● Prompt
Retype exactly the span of lines below from the one with "[00:00:00.60]" through the one with "[00:00:01.90]". Do not include pictures.

[Entries supplied Boundary: Start]

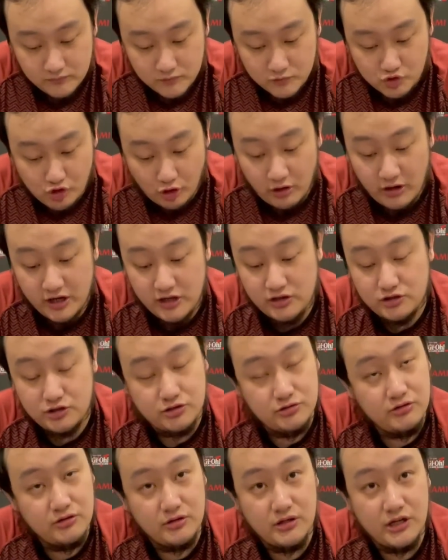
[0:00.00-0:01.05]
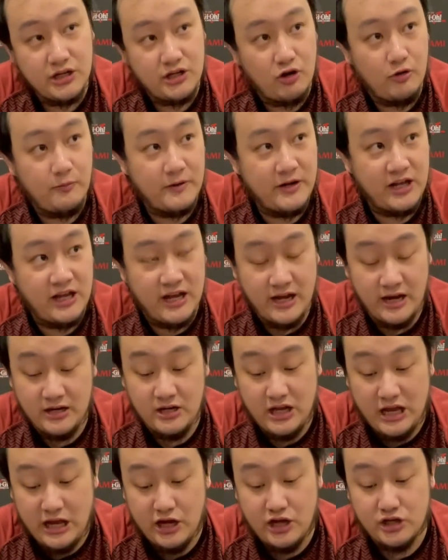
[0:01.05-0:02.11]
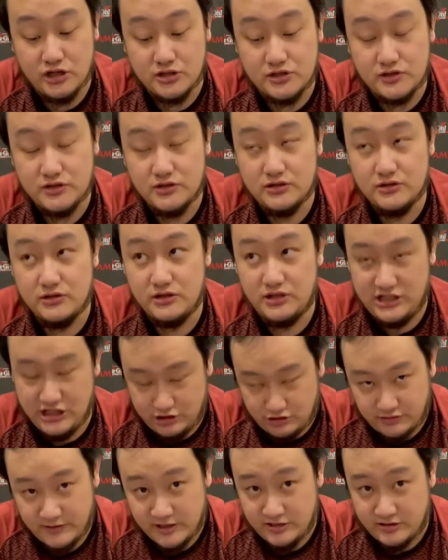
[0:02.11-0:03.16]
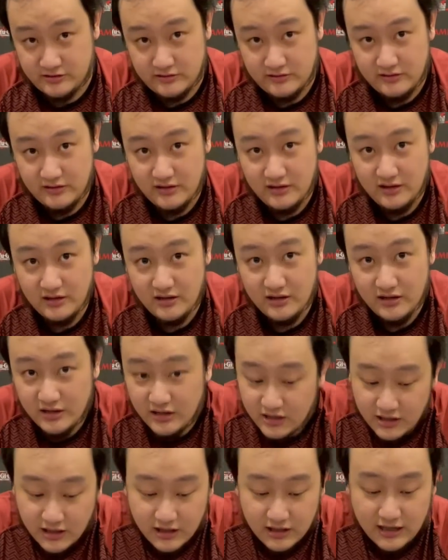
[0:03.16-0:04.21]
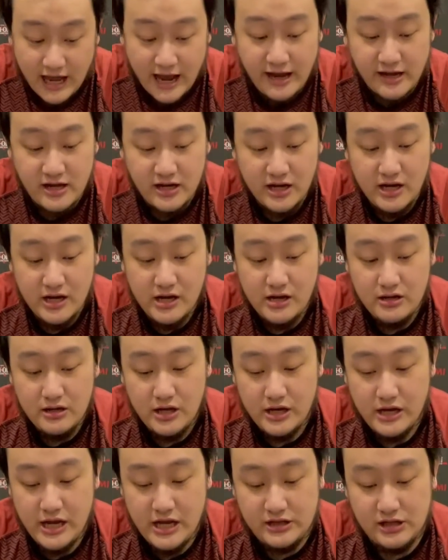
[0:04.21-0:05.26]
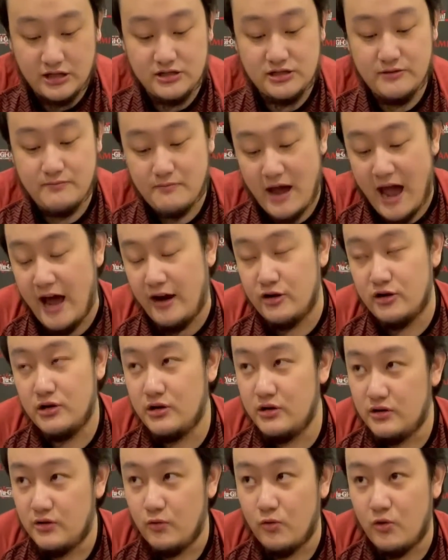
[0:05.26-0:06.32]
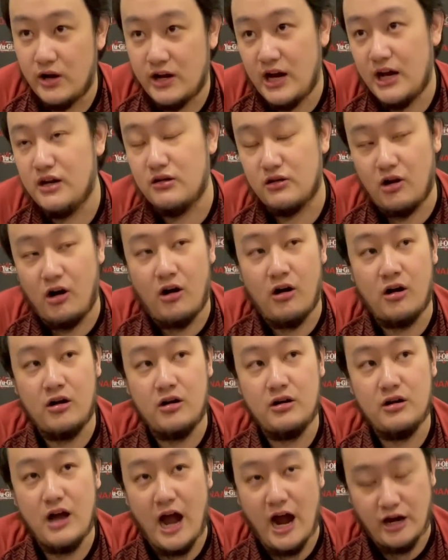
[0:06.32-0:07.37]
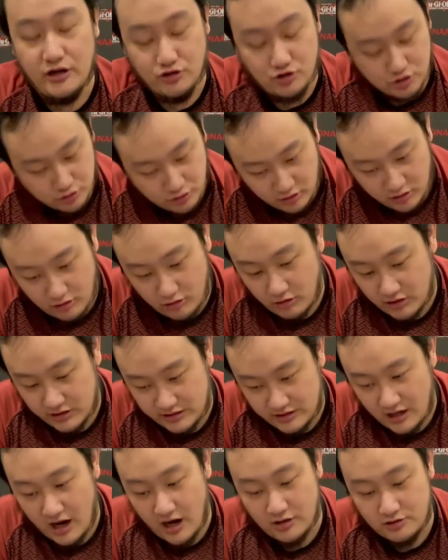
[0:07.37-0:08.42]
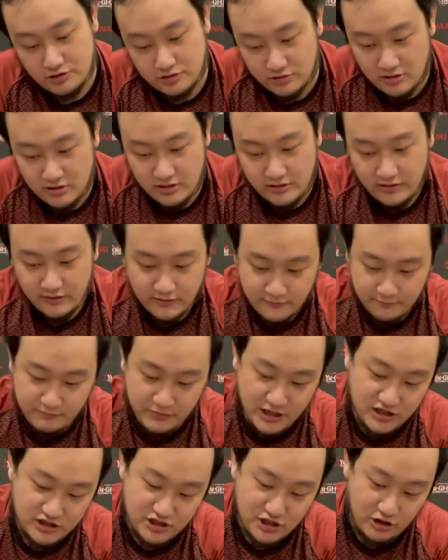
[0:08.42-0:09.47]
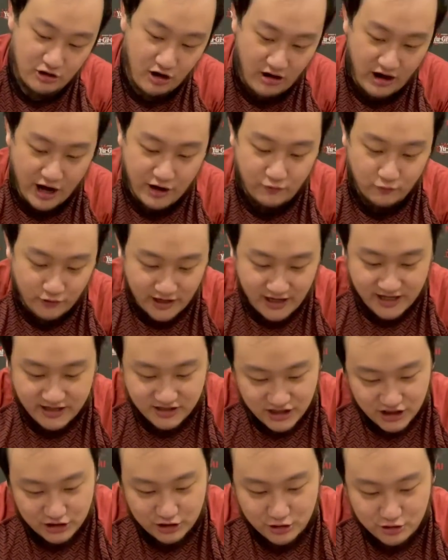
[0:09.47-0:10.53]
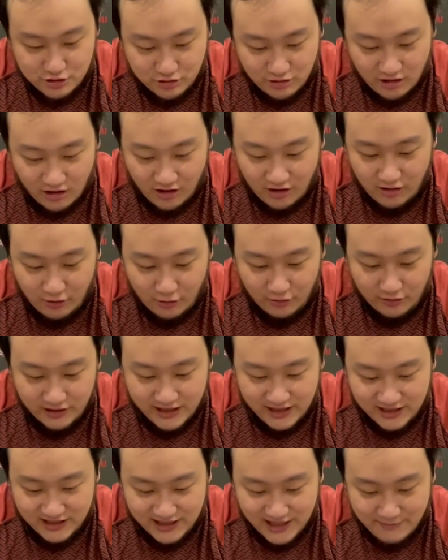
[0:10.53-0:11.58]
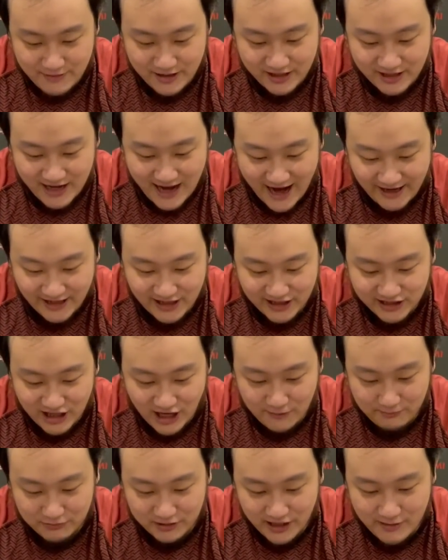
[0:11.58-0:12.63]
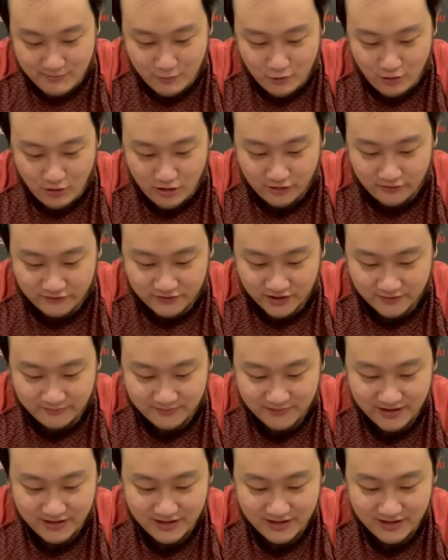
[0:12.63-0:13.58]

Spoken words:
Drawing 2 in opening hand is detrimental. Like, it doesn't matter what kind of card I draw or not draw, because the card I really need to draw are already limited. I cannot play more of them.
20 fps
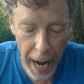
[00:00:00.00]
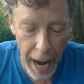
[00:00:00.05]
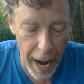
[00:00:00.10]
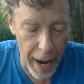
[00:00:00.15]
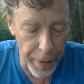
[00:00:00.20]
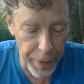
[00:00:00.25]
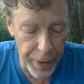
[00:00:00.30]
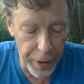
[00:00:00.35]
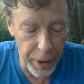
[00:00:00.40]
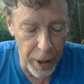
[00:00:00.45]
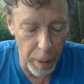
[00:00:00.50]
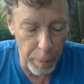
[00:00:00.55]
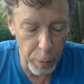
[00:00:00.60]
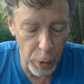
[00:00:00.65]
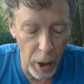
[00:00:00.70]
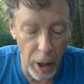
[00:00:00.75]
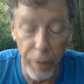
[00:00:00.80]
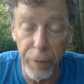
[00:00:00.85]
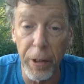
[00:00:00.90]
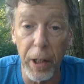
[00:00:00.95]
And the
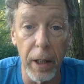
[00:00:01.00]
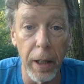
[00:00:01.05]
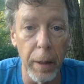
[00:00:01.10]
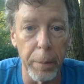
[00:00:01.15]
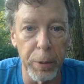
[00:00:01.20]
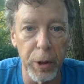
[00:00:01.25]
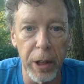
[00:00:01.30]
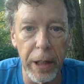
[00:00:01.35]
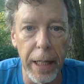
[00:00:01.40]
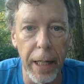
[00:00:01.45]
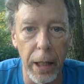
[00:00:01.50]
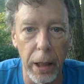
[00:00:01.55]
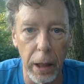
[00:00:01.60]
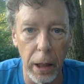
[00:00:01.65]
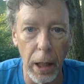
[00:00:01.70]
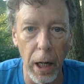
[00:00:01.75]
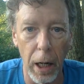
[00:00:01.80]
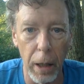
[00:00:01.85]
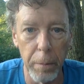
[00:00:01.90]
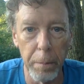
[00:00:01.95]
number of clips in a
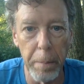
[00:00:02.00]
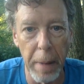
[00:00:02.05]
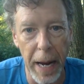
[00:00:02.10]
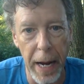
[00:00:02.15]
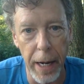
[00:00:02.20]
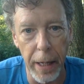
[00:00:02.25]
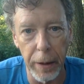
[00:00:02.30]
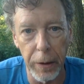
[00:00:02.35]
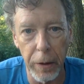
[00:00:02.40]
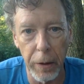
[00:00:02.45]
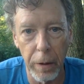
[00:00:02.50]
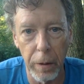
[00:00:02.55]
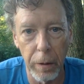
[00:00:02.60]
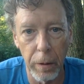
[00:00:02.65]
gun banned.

[Entries supplied Boundary: End]

● Exercise output
[00:00:00.60]
[00:00:00.65]
[00:00:00.70]
[00:00:00.75]
[00:00:00.80]
[00:00:00.85]
[00:00:00.90]
[00:00:00.95]
And the
[00:00:01.00]
[00:00:01.05]
[00:00:01.10]
[00:00:01.15]
[00:00:01.20]
[00:00:01.25]
[00:00:01.30]
[00:00:01.35]
[00:00:01.40]
[00:00:01.45]
[00:00:01.50]
[00:00:01.55]
[00:00:01.60]
[00:00:01.65]
[00:00:01.70]
[00:00:01.75]
[00:00:01.80]
[00:00:01.85]
[00:00:01.90]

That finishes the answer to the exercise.